Das erste was einem bei der Tastatur auffällt: Es fehlt der Nummernblock. Dies ist der Tatsache geschuldet, dass die Maus besser bzw. schneller erreichbar sein soll. Was noch sofort auffällt ist das sehr abenteuerliche Anordnung der Tasten. Die Leertaste ist gespalten und beherbergt in der Mitte z.B. die Enter-Taste und andere Tasten wie Backspace und Entfernen. Auch spannend sind die – scheinbar doppelt vorhandenen – Pfeiltasten und deren ungewöhnliches Layout. Während links, rechts und runter bei herkömmlichen Tastaturen auf einer Ebene angeordnet sind, bilden sie beim Truly Ergonomic Keyboard ein Kreuz. Gleiches gilt übrigens für Bild Auf, Bild Runter, Pos 1 und Ende, welche sich, der linken Hand zugeordnet, am unteren Rand der linken Seite befinden.
Schaut man ein bisschen genauer hin stellt man fest, dass sich die Tastenanordnung-Ansicht schwer verändert hat. Die Standardausrichtung bei konventionellen Tastaturen ist von links oben nach rechts unten. Bei dem Truly Ergonomic Keyboard sind die Tasten von der Mitte nach außen angeordnet. Dies soll eine natürlichere Haltung und vor allem eine natürlichere Bewegung begünstigen. Sieht auf jeden Fall “abgespaced“ aus. Der Fehlende Nummernblock macht den Griff zur Maus übrigens wirklich angenehmer – auch wenn ich bei der Rückkehr auf die Tastatur einiges an Zeit verliere, bis ich meine Finger wieder da habe, wo sie hingehören.

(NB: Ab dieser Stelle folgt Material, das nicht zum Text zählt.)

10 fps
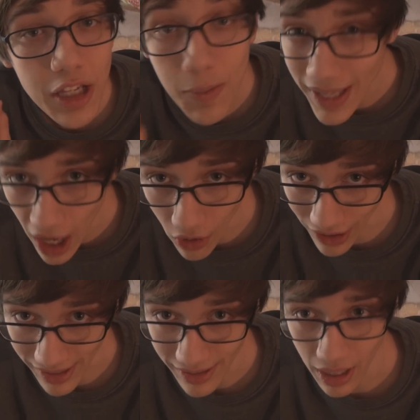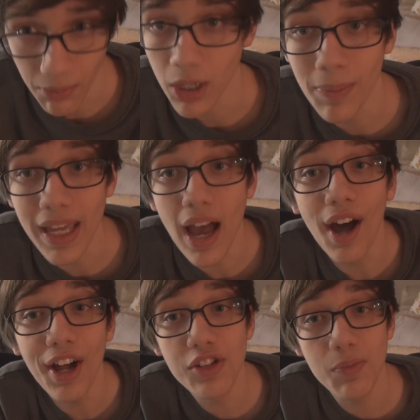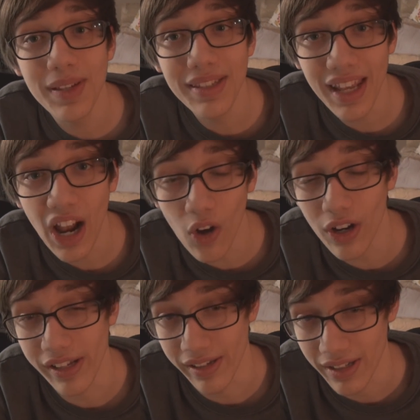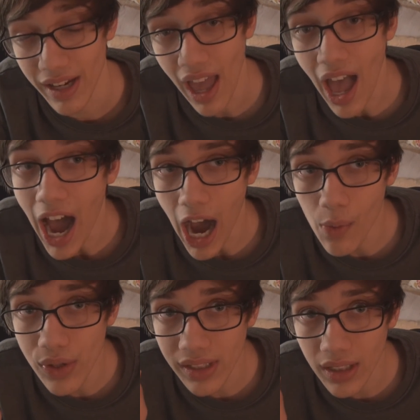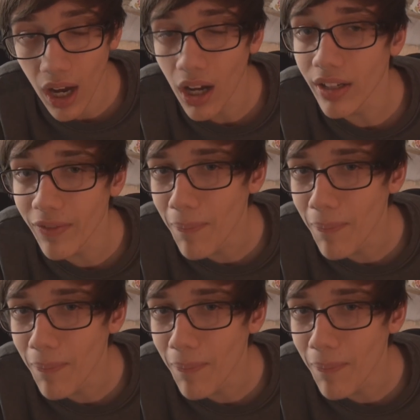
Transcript: to be honest, I'm gonna be 100% honest, I was kind of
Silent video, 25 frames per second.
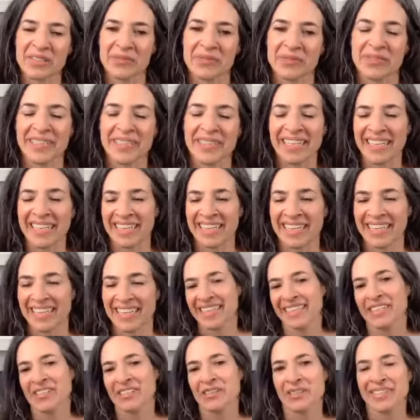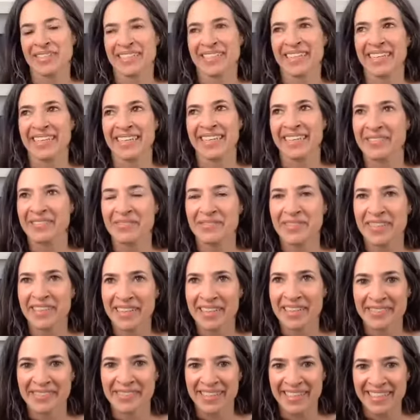really interesting,
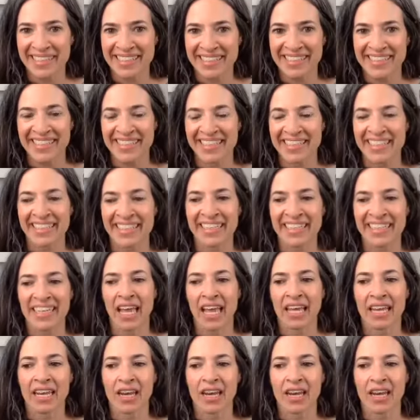very fascinating, and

Was sehr angenehm ist, sind die „Shaped Keycaps“. Das bedeutet, dass nicht alle Tasten die gleiche Form haben, sondern sich an der Bewegungsform der Finger orientiert. Einfach umrissen, die einzelnen Tastenreihen der des Keyboards sind unterschiedlich hoch. Dieses Feature fällt nicht direkt auf, ist aber sehr angenehm.
Gewöhnungsbedürftig
Wenn das Truly Ergonomic Keyboard eins beweist, dann das ergonomisch nicht gleich ergonomisch ist. Wie oben schon kurz angedeutet, schreibe ich nicht nach dem offiziellen Zehn-Finger-System sondern nach meinem eigenen. Bisweilen hat mich das wenig behindert – ob nun bei einer ergonomischen oder einer konventionellen Tastatur. Nach zwei Wochen intensiver Nutzung konnte ich mich zwar daran gewöhnen, die Enter-Taste zwischen den beiden Leertasten mit dem Daumen zu bedienen aber es fühlt sich nach wie vor falsch an. Außerdem treffe ich die Backspace-Taste nicht ordentlich. Da ich als Schreiberling, der kein Zehn-Finger-System gelernt hat, nicht in allen Punkten sichere Aussagen treffen kann, habe ich mir jemanden gesucht, der dies für mich übernimmt. Nach meiner eigenen Testphase kam dann also noch eine weitere und auch hier fällt das Ergebnis ähnlich aus. Das neue Layout ist bei Weitem nicht so intuitiv, wie es auf der Homepage des Herstellers dargestellt wird. Die mechanischen Tasten ermöglichen zwar ein sehr schnelles, angenehmes Schreiben, das Layout macht diesen Vorteil für uns jedoch ein wenig zunichte.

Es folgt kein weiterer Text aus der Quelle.